Saved data entries
__________________________________________________
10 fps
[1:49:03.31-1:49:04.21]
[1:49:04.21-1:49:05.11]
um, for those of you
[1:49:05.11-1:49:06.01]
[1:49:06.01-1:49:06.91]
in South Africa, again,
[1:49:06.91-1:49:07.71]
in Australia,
__________________________________________________
An exact copy of the lines from the one with "[1:49:05.11-1:49:06.01]" to the final line of the entries is all that the answer should hold.

[1:49:05.11-1:49:06.01]
[1:49:06.01-1:49:06.91]
in South Africa, again,
[1:49:06.91-1:49:07.71]
in Australia,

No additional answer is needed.